#### Exercise prompt:
Every entry below has to appear again in your reply, word for word, but no picture may.

(Saved data entries)
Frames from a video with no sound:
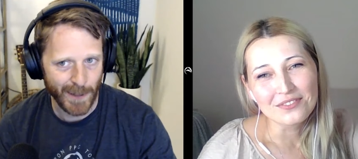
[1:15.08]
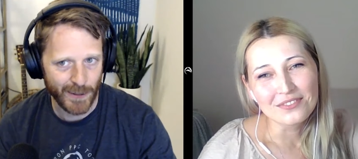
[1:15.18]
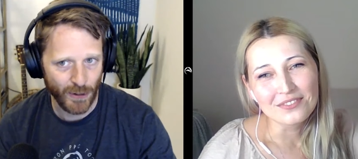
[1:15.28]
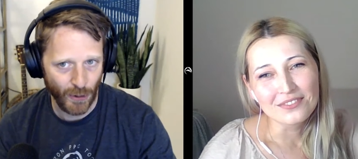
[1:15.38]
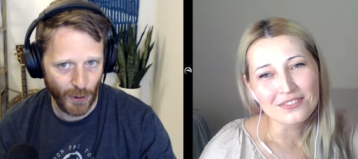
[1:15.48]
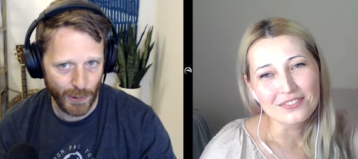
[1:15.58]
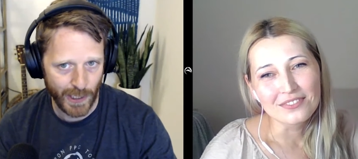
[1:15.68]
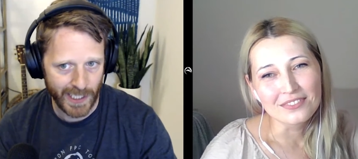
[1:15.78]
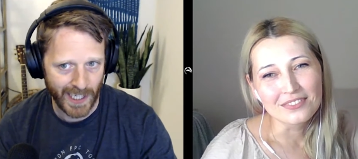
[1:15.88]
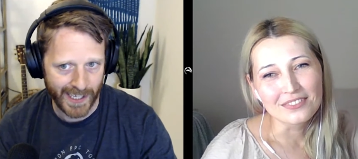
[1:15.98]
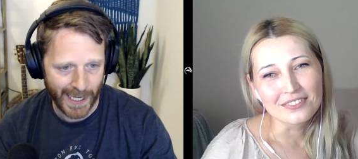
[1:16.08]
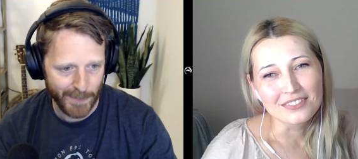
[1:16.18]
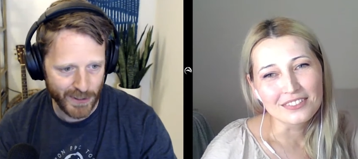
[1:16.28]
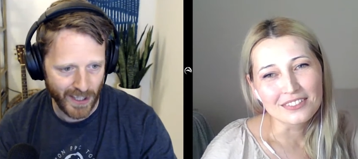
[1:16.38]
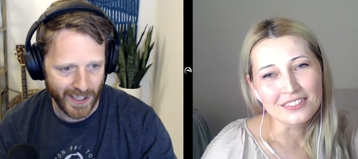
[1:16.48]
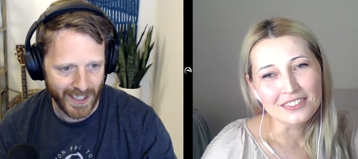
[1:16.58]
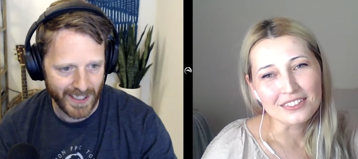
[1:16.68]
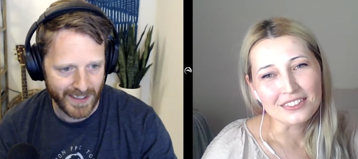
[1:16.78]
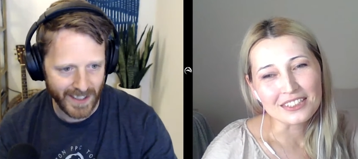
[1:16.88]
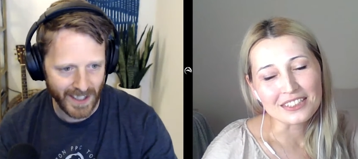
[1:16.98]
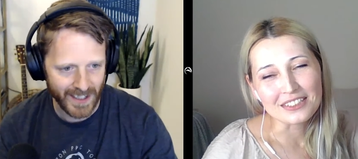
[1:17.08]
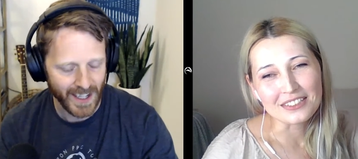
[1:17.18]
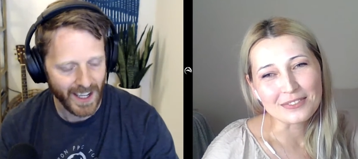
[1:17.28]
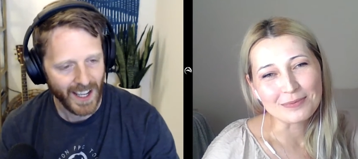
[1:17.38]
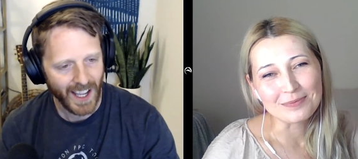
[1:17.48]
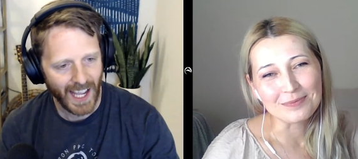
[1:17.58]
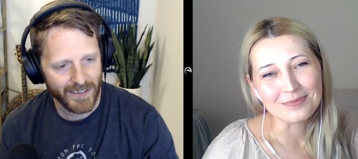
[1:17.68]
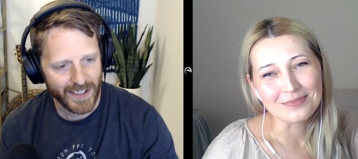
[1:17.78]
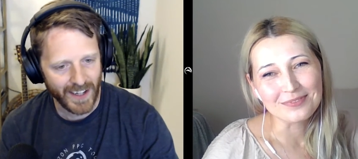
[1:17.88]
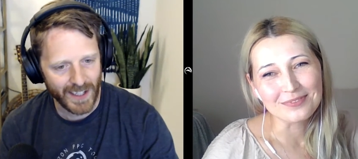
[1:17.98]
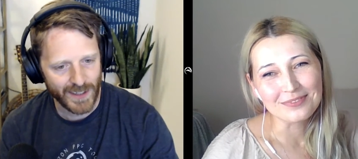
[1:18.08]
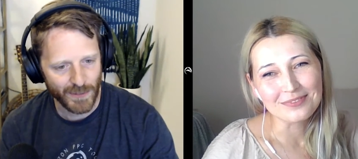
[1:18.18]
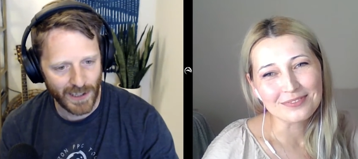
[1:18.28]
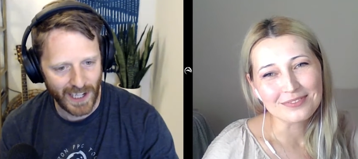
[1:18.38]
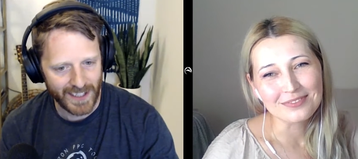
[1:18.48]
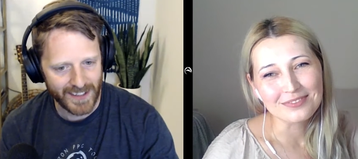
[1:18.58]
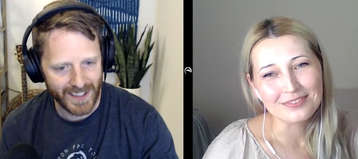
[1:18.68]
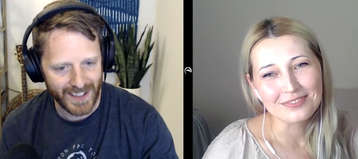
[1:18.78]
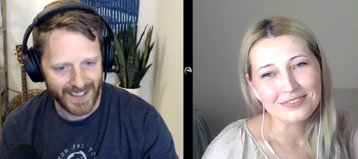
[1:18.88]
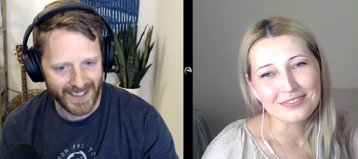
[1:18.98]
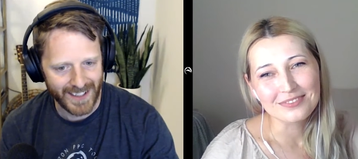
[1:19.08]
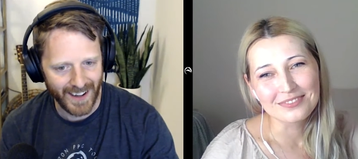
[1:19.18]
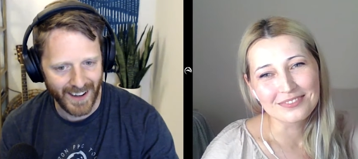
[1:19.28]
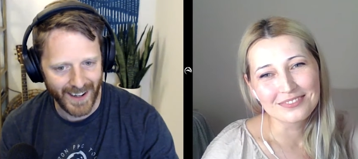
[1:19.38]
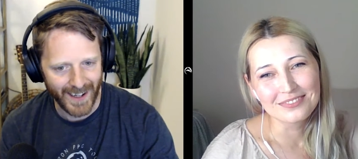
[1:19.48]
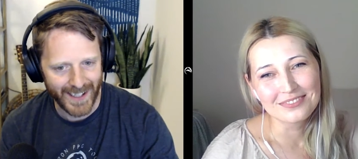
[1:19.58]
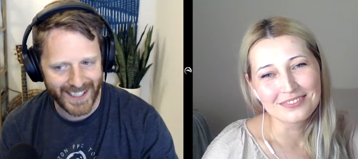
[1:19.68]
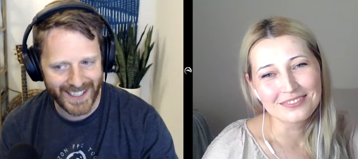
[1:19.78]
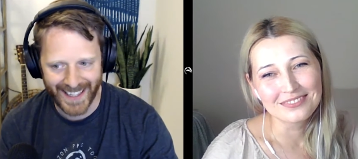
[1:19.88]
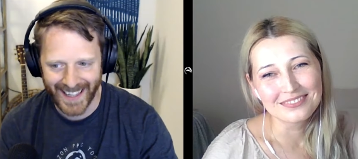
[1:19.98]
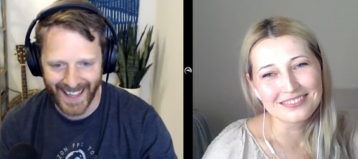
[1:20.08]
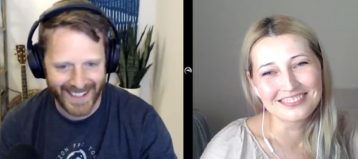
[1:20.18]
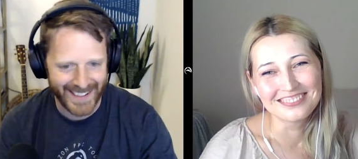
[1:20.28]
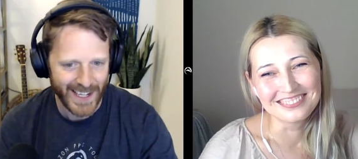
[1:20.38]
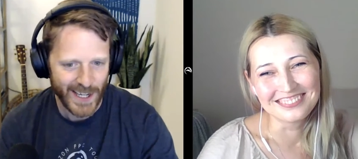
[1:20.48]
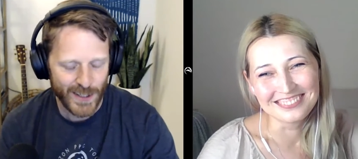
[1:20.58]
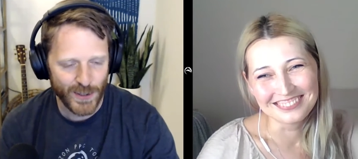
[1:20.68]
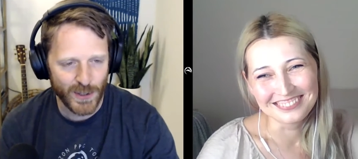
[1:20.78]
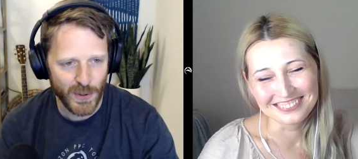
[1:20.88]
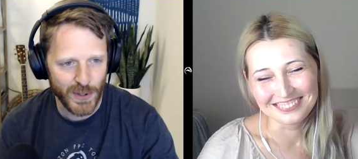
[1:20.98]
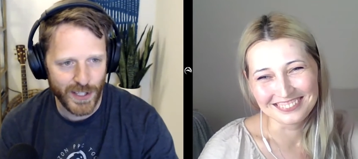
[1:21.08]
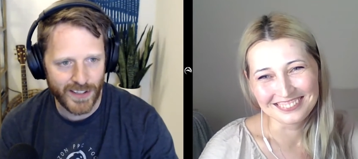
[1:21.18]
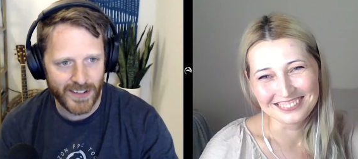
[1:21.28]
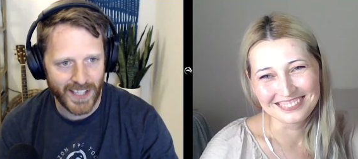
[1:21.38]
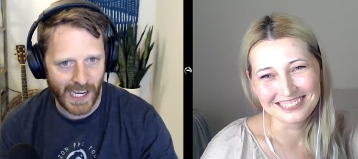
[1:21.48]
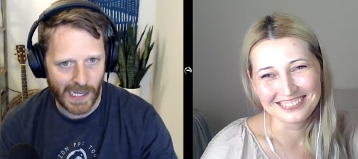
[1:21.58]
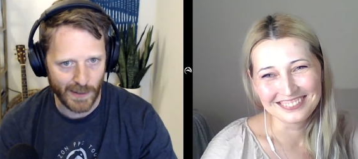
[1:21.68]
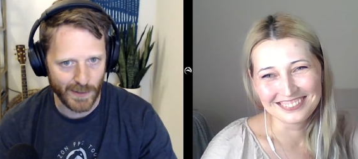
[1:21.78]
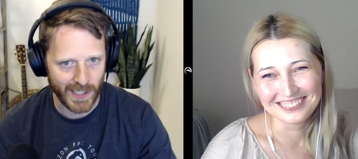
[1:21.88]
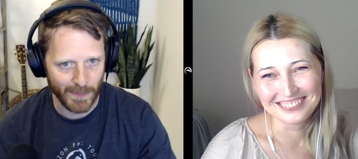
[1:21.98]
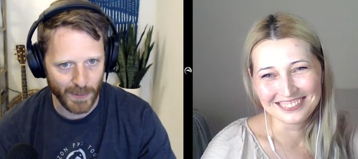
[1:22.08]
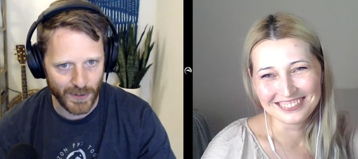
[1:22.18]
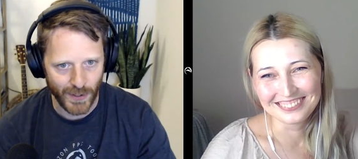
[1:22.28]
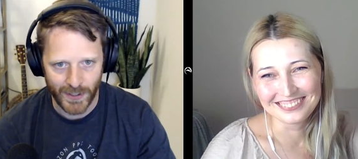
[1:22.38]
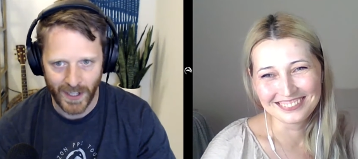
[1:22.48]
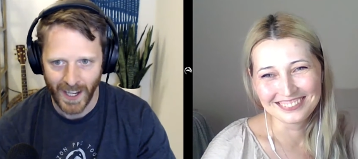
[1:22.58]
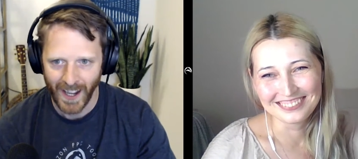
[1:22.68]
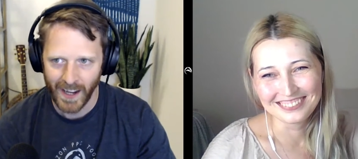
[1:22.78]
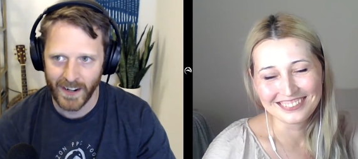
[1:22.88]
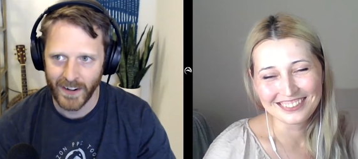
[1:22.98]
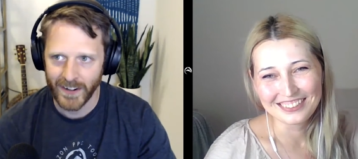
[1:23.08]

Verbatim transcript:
Speaker 1: about growing on Amazon and instead have a nice, relaxing, uh, like soothing sounds episode. You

#### Final answer:
Frames from a video with no sound:
[1:15.08]
[1:15.18]
[1:15.28]
[1:15.38]
[1:15.48]
[1:15.58]
[1:15.68]
[1:15.78]
[1:15.88]
[1:15.98]
[1:16.08]
[1:16.18]
[1:16.28]
[1:16.38]
[1:16.48]
[1:16.58]
[1:16.68]
[1:16.78]
[1:16.88]
[1:16.98]
[1:17.08]
[1:17.18]
[1:17.28]
[1:17.38]
[1:17.48]
[1:17.58]
[1:17.68]
[1:17.78]
[1:17.88]
[1:17.98]
[1:18.08]
[1:18.18]
[1:18.28]
[1:18.38]
[1:18.48]
[1:18.58]
[1:18.68]
[1:18.78]
[1:18.88]
[1:18.98]
[1:19.08]
[1:19.18]
[1:19.28]
[1:19.38]
[1:19.48]
[1:19.58]
[1:19.68]
[1:19.78]
[1:19.88]
[1:19.98]
[1:20.08]
[1:20.18]
[1:20.28]
[1:20.38]
[1:20.48]
[1:20.58]
[1:20.68]
[1:20.78]
[1:20.88]
[1:20.98]
[1:21.08]
[1:21.18]
[1:21.28]
[1:21.38]
[1:21.48]
[1:21.58]
[1:21.68]
[1:21.78]
[1:21.88]
[1:21.98]
[1:22.08]
[1:22.18]
[1:22.28]
[1:22.38]
[1:22.48]
[1:22.58]
[1:22.68]
[1:22.78]
[1:22.88]
[1:22.98]
[1:23.08]

Verbatim transcript:
Speaker 1: about growing on Amazon and instead have a nice, relaxing, uh, like soothing sounds episode. You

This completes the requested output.